__WHAT YOU ARE ASKED TO DO__. Your answer should be only the lines below from the one with "[00:11:04.30]" to the one with "[00:11:05.70]", repeated exactly, ends included.

__RECORDS FOR PROCESSING__.
◆ ◆ ◆ ◆

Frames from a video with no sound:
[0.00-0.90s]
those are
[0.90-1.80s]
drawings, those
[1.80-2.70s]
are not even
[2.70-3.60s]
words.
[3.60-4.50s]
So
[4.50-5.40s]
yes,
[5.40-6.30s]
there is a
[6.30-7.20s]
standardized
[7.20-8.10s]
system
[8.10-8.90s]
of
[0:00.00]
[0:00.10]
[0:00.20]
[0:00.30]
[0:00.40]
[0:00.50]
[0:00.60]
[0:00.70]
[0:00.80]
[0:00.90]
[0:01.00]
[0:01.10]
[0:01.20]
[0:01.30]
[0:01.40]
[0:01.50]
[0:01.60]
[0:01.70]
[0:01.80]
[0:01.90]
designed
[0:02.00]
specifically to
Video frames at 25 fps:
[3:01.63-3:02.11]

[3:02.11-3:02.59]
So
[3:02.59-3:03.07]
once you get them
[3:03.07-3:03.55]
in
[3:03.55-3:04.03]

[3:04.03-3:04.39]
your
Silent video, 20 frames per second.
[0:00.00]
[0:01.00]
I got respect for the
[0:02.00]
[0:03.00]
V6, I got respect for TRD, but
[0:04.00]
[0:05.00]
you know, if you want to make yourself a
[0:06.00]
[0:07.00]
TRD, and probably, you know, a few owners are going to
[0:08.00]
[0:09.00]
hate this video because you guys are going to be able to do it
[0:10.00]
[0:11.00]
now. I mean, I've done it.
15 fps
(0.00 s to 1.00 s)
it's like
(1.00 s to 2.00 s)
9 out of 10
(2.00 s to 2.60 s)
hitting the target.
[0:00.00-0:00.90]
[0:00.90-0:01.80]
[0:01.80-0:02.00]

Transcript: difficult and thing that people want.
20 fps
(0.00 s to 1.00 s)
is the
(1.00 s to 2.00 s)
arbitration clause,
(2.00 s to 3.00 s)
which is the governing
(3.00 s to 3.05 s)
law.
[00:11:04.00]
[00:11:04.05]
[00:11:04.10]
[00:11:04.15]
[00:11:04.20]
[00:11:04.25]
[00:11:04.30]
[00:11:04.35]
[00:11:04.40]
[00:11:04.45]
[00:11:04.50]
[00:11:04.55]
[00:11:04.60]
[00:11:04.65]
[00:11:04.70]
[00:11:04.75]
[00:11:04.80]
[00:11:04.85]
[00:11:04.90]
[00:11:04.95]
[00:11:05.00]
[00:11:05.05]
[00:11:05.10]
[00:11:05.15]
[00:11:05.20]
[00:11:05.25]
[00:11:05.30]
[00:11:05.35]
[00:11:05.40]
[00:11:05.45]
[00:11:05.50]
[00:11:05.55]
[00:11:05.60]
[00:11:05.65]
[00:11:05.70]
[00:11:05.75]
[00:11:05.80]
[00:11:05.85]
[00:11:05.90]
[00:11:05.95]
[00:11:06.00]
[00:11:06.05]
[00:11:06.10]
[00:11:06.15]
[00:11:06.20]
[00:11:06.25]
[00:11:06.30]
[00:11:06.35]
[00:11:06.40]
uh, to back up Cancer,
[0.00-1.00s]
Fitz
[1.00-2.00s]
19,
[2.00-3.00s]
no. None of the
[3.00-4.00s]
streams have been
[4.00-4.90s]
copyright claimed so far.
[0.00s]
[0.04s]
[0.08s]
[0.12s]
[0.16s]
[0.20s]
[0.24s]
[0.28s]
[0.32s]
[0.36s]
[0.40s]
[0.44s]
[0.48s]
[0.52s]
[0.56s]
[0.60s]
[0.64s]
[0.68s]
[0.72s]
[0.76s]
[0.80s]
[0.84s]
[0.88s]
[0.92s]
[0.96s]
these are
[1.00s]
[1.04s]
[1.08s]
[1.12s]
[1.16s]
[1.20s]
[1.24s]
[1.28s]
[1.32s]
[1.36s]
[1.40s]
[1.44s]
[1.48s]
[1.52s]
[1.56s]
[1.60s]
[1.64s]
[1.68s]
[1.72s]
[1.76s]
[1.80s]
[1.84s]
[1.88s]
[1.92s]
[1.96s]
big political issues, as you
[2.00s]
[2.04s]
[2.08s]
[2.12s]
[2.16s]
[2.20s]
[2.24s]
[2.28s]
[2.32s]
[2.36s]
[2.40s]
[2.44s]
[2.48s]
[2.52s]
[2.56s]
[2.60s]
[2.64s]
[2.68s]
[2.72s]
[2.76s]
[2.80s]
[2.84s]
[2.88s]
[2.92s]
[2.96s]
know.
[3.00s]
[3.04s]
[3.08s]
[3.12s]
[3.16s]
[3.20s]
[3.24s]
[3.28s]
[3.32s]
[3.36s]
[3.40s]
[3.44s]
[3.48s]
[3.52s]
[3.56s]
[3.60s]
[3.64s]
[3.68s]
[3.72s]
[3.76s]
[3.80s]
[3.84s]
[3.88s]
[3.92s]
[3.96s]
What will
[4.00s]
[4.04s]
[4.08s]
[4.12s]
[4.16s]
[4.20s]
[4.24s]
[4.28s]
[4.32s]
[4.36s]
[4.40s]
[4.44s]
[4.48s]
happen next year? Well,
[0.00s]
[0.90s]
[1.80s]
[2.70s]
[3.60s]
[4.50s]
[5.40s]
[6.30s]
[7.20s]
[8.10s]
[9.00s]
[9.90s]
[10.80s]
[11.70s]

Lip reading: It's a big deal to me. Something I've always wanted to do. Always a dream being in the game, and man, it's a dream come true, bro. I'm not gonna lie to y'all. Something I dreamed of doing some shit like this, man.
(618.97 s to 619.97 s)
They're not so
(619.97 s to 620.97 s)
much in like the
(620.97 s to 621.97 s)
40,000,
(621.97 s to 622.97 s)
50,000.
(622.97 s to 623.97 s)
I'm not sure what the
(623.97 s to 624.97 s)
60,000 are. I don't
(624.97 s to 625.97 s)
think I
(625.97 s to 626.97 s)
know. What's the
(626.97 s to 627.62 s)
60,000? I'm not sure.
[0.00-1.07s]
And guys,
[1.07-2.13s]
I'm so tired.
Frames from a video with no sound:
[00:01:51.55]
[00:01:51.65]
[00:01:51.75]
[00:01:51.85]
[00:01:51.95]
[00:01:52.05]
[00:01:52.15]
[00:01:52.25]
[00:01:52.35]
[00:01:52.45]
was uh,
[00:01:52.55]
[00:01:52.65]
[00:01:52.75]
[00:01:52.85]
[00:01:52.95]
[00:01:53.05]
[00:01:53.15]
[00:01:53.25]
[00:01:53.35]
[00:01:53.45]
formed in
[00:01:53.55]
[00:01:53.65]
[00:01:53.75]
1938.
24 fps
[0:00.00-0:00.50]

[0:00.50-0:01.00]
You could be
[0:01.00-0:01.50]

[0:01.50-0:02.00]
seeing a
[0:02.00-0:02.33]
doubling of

◆ ◆ ◆ ◆

__OUTPUT FOR THIS EXERCISE__.
[00:11:04.30]
[00:11:04.35]
[00:11:04.40]
[00:11:04.45]
[00:11:04.50]
[00:11:04.55]
[00:11:04.60]
[00:11:04.65]
[00:11:04.70]
[00:11:04.75]
[00:11:04.80]
[00:11:04.85]
[00:11:04.90]
[00:11:04.95]
[00:11:05.00]
[00:11:05.05]
[00:11:05.10]
[00:11:05.15]
[00:11:05.20]
[00:11:05.25]
[00:11:05.30]
[00:11:05.35]
[00:11:05.40]
[00:11:05.45]
[00:11:05.50]
[00:11:05.55]
[00:11:05.60]
[00:11:05.65]
[00:11:05.70]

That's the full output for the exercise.